In seven words, I’m …
I will abso-berludy-lutely cling on to what’s important to me. A dear friend introduced me to running. We joined Epsom Allsorts, an all women’s group with formidable skills in talking and laughing whilst running and the club highlight was the dreaded Hog’s Mill Run. As a novice runner I learned that by doing the work, hanging on in there and putting one foot in front of another you can achieve half marathons. It’s a lesson I apply to everyday life. Every novel starts with a single word.
When my daughters were little they were very impressed by a nature programme about a mother warthog defending her young. ‘Ooh, that’s just like you, Mummy,’ they said. No one makes my babies cry and gets away with it as one or two horrid smelly boys have discovered along the way.

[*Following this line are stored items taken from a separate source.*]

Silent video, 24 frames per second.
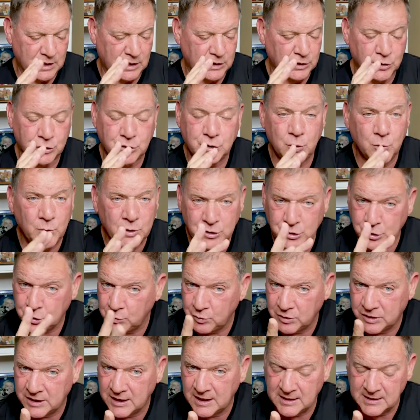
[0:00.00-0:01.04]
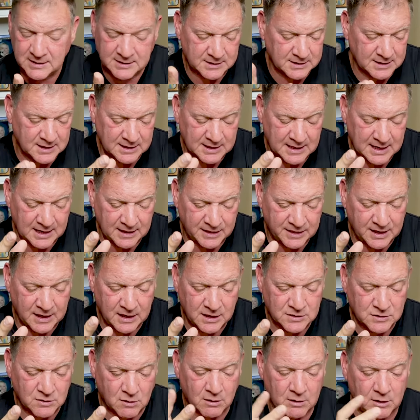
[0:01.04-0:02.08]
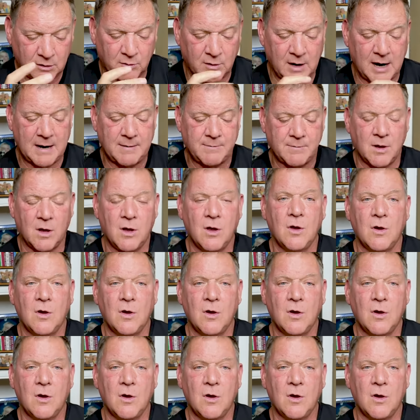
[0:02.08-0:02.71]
You're doing two things that I think is already right.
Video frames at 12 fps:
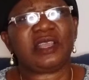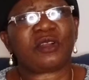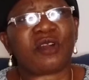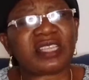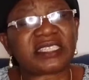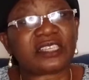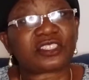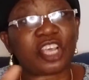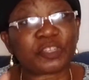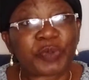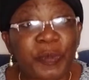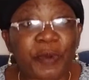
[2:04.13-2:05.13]
God says
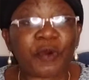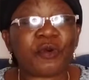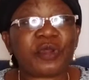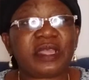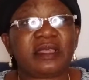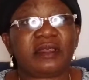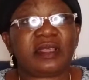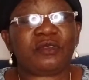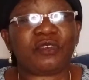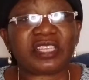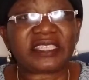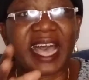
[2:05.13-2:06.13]
such people,
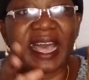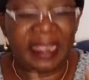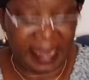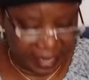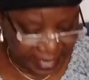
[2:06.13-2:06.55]
those that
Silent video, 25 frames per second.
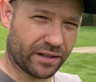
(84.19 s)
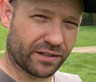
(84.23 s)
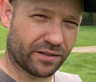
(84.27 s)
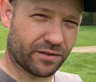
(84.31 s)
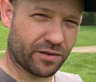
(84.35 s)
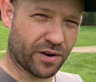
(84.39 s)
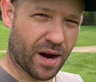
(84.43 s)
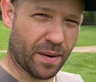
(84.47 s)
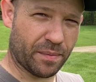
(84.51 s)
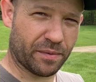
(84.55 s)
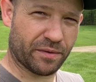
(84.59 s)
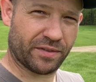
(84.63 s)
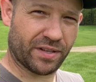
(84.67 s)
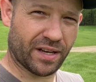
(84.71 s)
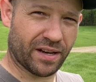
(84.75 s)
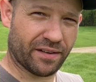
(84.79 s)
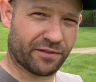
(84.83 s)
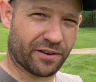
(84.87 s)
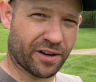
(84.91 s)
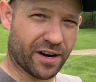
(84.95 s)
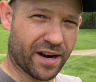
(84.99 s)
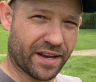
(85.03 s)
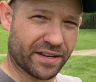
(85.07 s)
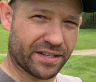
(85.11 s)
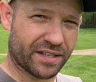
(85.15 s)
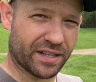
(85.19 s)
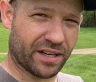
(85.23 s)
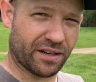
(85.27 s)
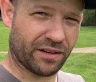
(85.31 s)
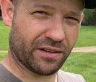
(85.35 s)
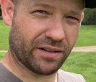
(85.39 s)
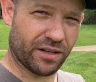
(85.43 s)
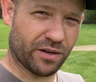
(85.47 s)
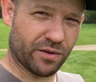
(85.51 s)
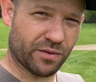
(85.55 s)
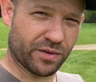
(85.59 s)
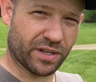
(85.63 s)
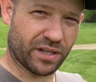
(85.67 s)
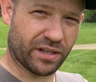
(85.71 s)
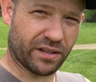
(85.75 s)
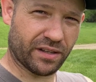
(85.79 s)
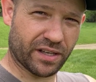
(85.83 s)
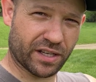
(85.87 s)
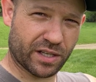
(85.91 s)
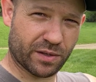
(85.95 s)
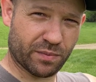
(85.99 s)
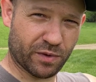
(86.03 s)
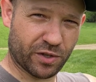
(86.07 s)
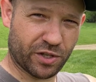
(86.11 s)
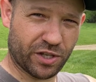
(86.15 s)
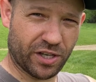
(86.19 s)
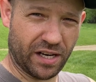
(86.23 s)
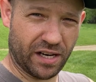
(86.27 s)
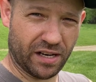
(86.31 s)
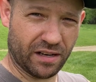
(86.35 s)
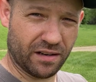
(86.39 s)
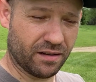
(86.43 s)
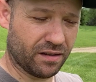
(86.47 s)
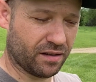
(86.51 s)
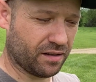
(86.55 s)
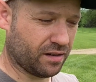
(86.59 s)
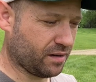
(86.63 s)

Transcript: crop of Teff grass in using this machine.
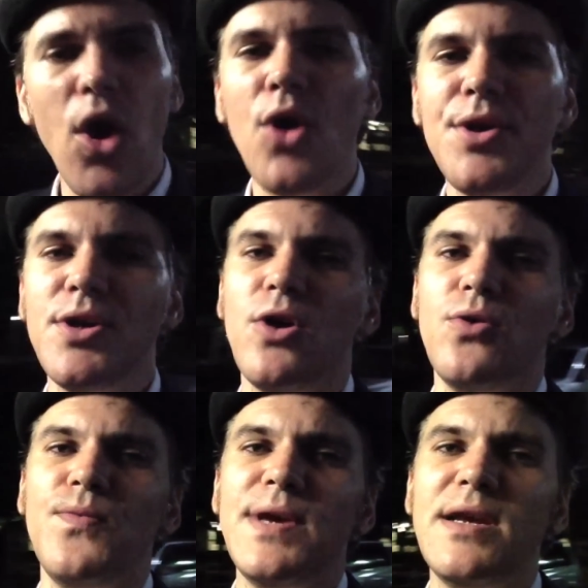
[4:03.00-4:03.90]
"Oh, you know,
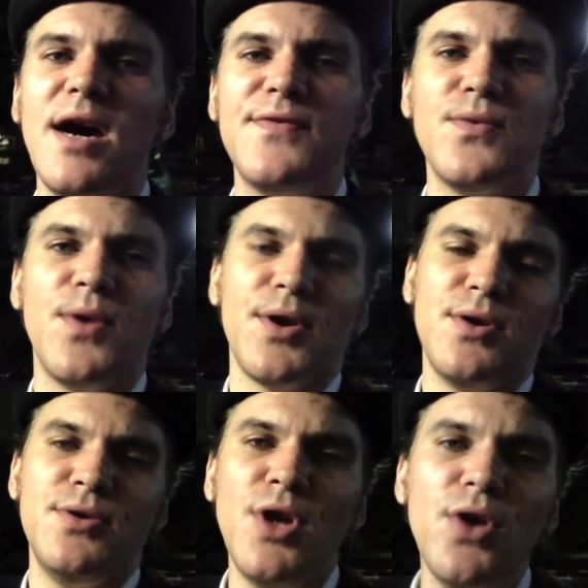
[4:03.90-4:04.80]
we love the work
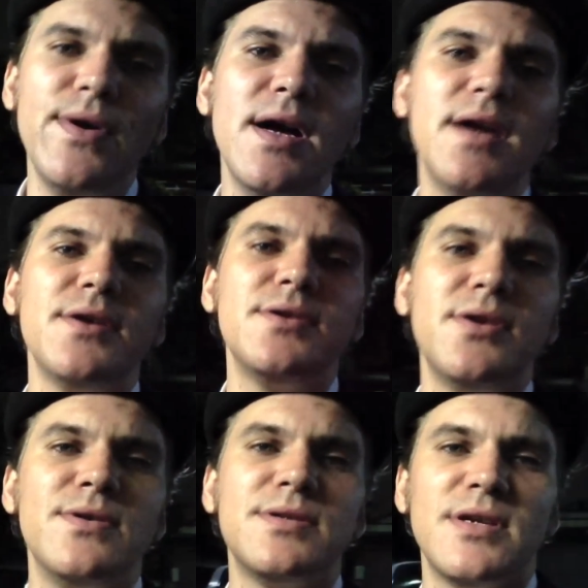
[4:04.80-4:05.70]
you're doing. You're
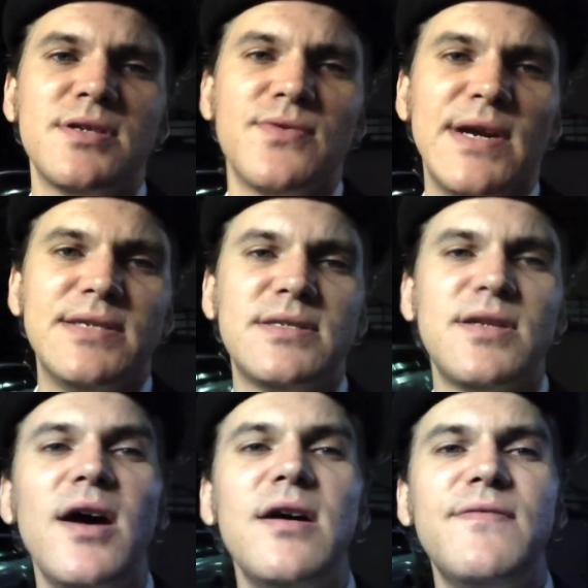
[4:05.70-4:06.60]
doing such great
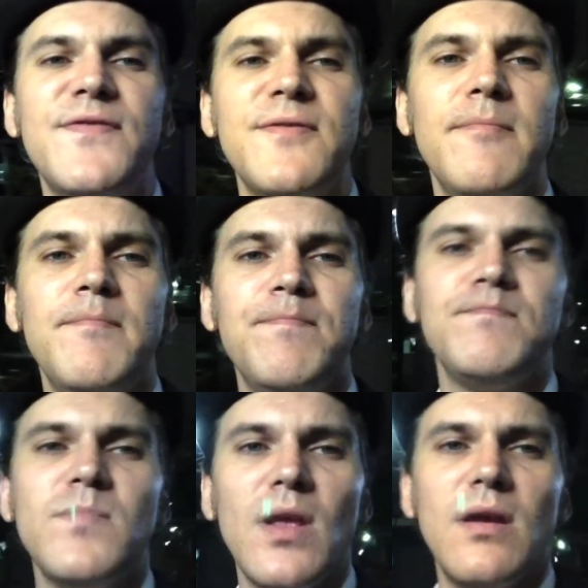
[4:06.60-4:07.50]
stuff."
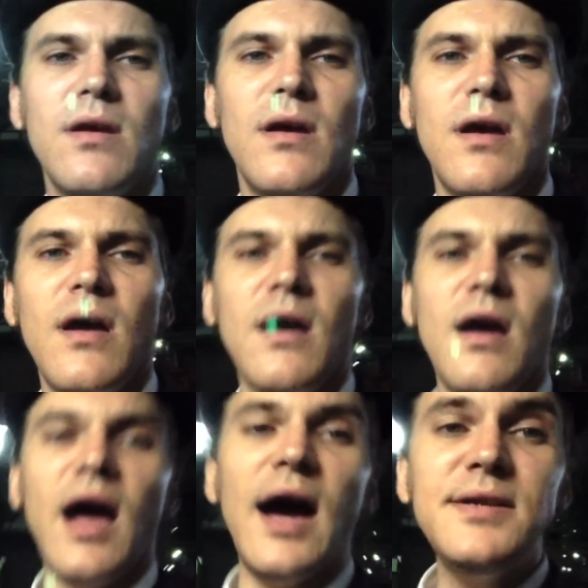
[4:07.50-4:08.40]

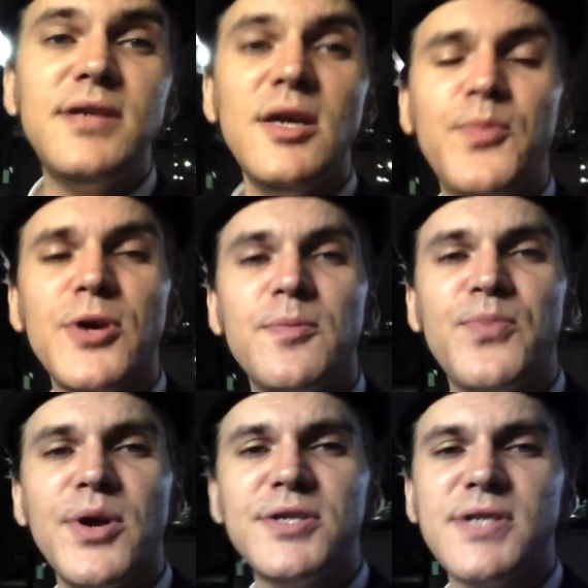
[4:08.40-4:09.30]
I deeply
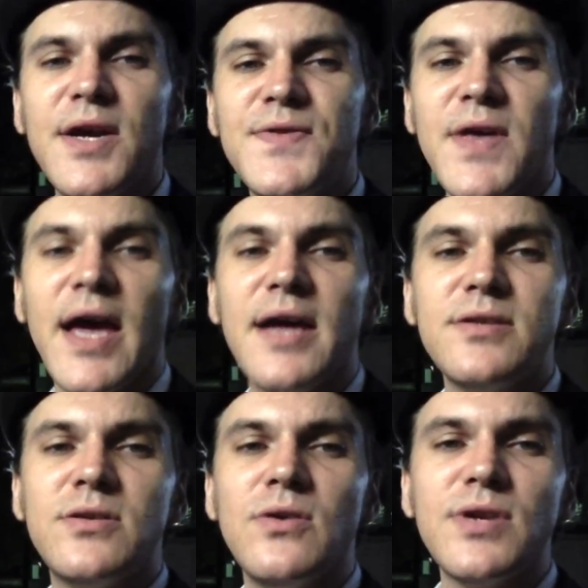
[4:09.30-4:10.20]
appreciate
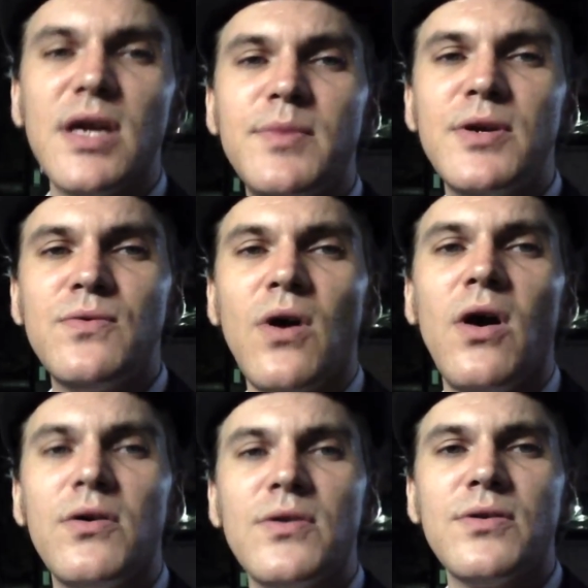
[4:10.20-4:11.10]
that. Don't get me
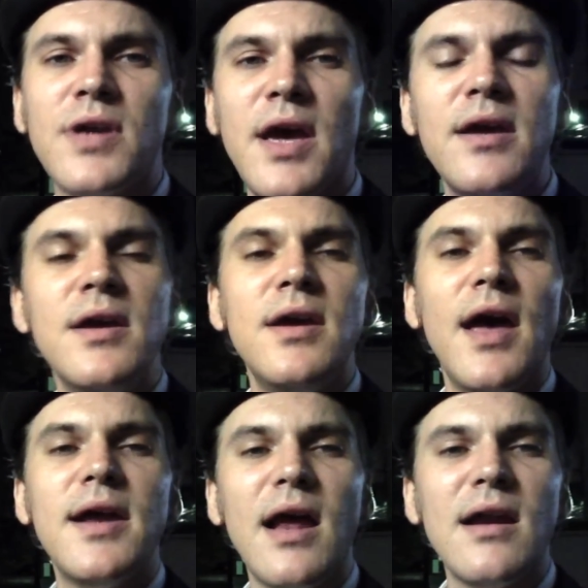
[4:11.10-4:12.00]
wrong, okay?
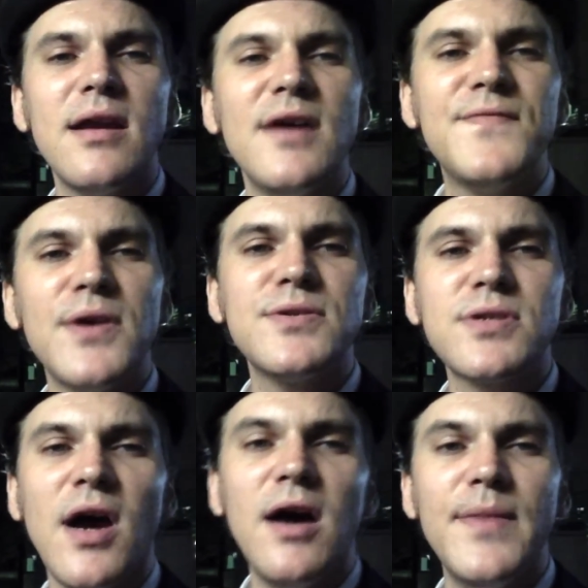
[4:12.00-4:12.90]
And I love those
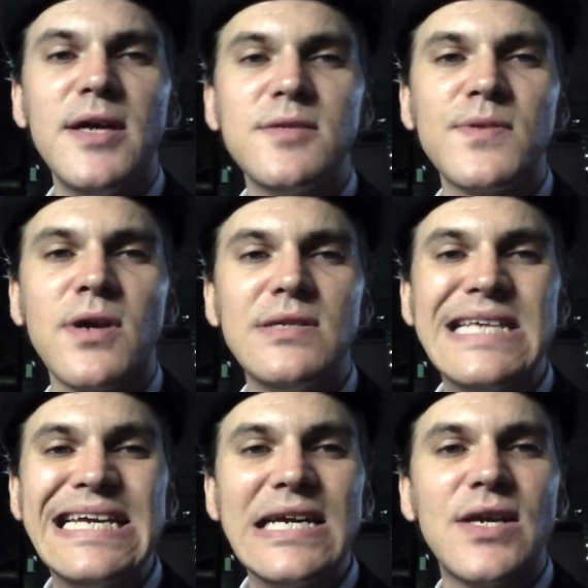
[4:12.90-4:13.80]
comments because
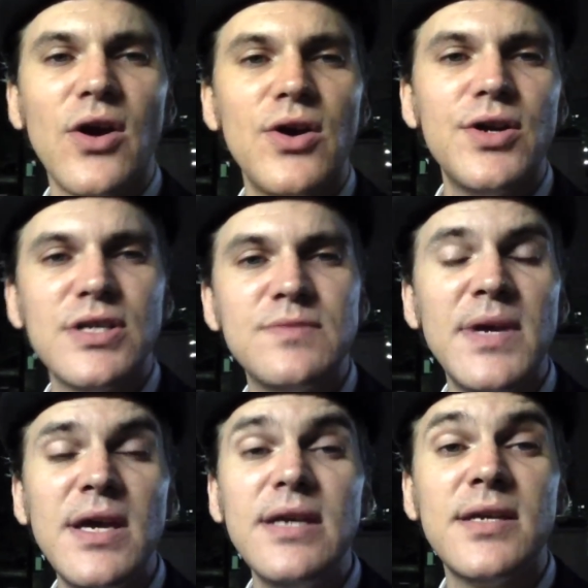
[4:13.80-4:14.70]
it encourages
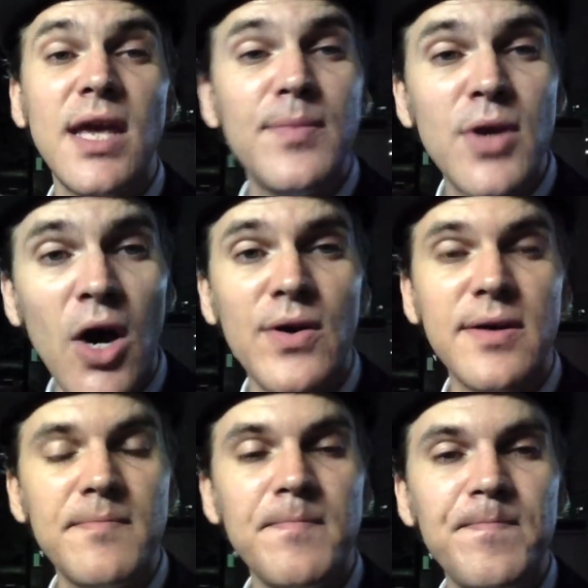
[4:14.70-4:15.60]
me to keep going.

Hurt my girls and you will find yourself cast out into deep space for all eternity.
Doesn’t really go with tenacious, does it? But, I’m driven by a fear of time running out so anything that takes up too much of it drives me nuts. I get very bad-tempered if I can’t make something quickly. No one comes near when I’m making curtains and one incident of pastry-making almost caused a fatality.
I don’t mean nosy. What I mean is that I’m keenly interested in hearing the next piece of music that transports me, the next book I don’t want to put down, the next poem I can’t forget. I’m curious about what’s out there.
Are you allowed to say you’re brave? I am though, because I think anyone who goes to sea in a small boat is brave, especially when there’s seasickness to overcome as well. I’m quite proud that I’ve sailed from Walton-on-the Naze to west Wales and across the Channel and back … even if my head was in a bucket most of the way.
Now I’m not saying I’ve succeeded, but I try to be kind because what is the point if we don’t look after each other?
Like everyone, I’ve been through the wringer and some tough times, but so far as loved ones are concerned I’ve been very fortunate. You know who you are. Thank you.